Running Scrapers¶
Once you've written your scraper scripts, you'll need to re-run them frequently to keep the news on your site up to date.
You can do this any way you like; cron would work fine.
There is also a daemon that comes with OpenBlock which is tailor-made for this purpose, although we're deprecating it as of the 1.1 release since there's no real reason for OpenBlock to reinvent this particular wheel.
Cron Configuration¶
Here's an example config file for running scrapers via cron.
important!
You must set the DJANGO_SETTINGS_MODULE
environment variable,
and use the python interpreter that lives in your virtualenv. It's also crucial that the user who runs each
cron job have permission to run those scripts, and permission to
write to any log files, etc. that the scrapers write to. I recommend
using the same (non-root) user account you used for installing
openblock.
# Put this in
SHELL=/bin/bash
# Edit these as necessary
DJANGO_SETTINGS_MODULE=obdemo.settings
SCRAPERS=/path/to/ebdata/scrapers
BINDIR=/path/to/virtualenv/bin
PYTHON=/path/to/virtualenv/bin/python
USER=openblock
# Where do errors get emailed?
MAILTO=somebody@example.com
# Format:
# m h dom mon dow user command
# Retrieve flickr photos every 20 minutes.

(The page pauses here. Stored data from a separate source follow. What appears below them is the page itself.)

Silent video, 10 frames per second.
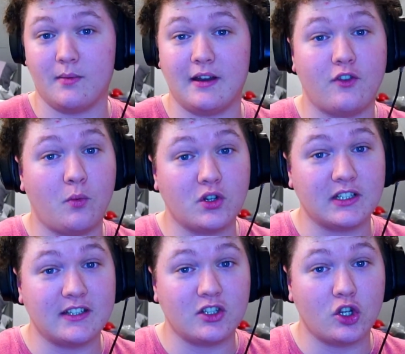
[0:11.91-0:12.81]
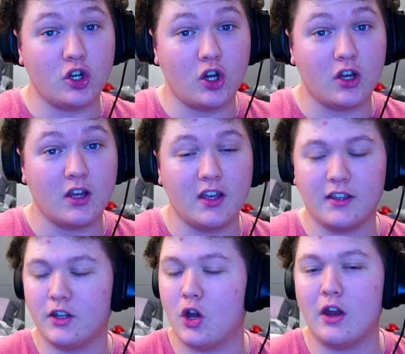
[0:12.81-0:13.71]
And if you're watching this and you're not,
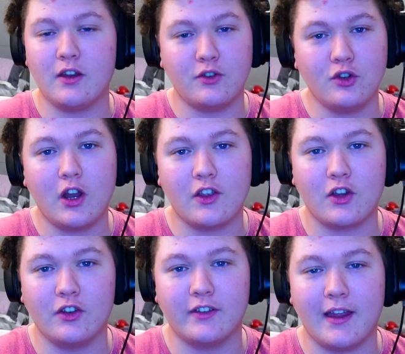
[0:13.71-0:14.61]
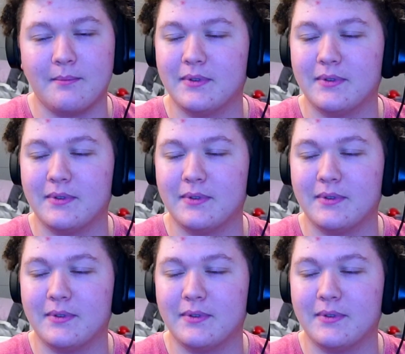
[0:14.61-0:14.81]
and you do like the content,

0,20,40 * * * * $USER $PYTHON $SCRAPERS/general/flickr/flickr_retrieval.py -q
# Meetup can be slow due to hitting rate limits.

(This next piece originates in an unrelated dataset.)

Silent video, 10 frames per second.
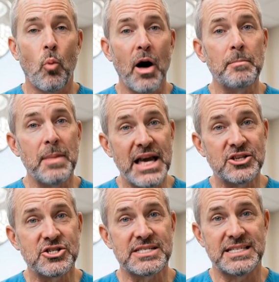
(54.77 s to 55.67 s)
what
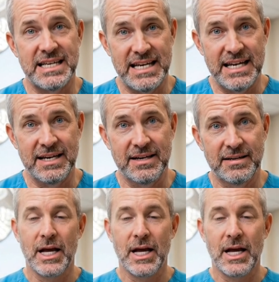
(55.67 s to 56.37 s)
patients need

# Several times a day should be OK.
0 7,18,22 * * * $PYTHON $SCRAPERS/general/meetup/meetup_retrieval.py -q
# Aggregates every 6 min.
*/6 0 0 0 0 $USER $BINDIR/update_aggregates --quiet
A more extensive example is in the obdemo
source code; look for sample_crontab
.
As noted in Data Scraper Tutorial, it's a very good idea if scripts have a command-line option to discard all non-error output, since cron likes to email you with all output. When using cron, silence is golden.
Updaterdaemon Configuration¶
Deprecated!
Since cron
and similar tools work just fine,
we're declaring Updaterdaemon deprecated; that is,
we no longer recommend using it.
The daemon script is named runner.py
and it lives in
ebdata, more specifically at ebdata/retrieval/updaterdaemon/runner.py
. To configure it, you need to write a (small)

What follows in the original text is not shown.